##### DATA LISTING #####
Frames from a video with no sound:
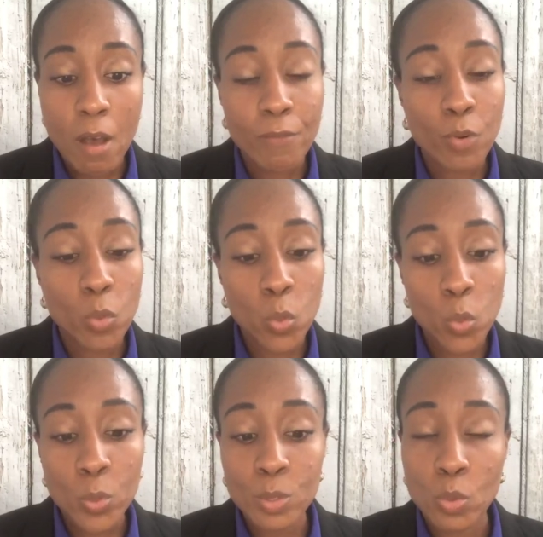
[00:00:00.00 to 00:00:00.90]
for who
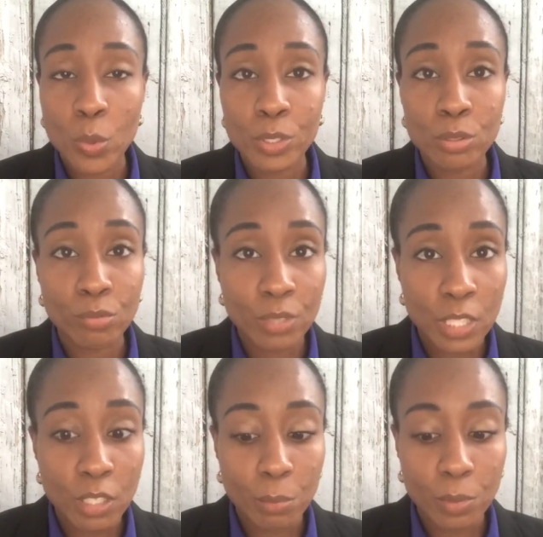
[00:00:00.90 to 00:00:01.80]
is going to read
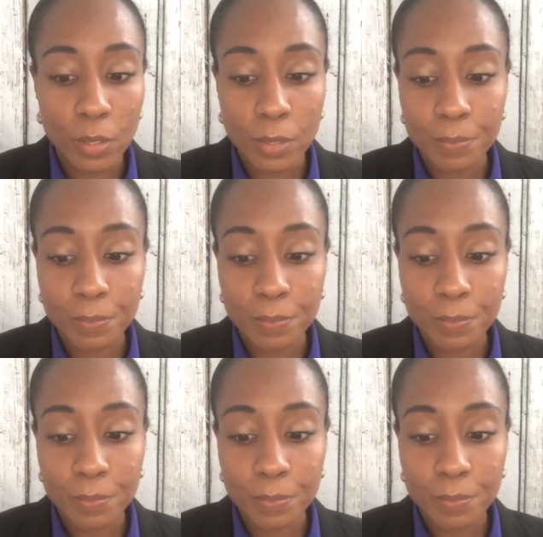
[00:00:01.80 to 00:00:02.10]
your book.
#####
▶ **TASK OBJECTIVE**: Copy out each line of the data exactly as it reads; skip the pictures.

▶ **SOLVED EXERCISE**:
Frames from a video with no sound:
[00:00:00.00 to 00:00:00.90]
for who
[00:00:00.90 to 00:00:01.80]
is going to read
[00:00:01.80 to 00:00:02.10]
your book.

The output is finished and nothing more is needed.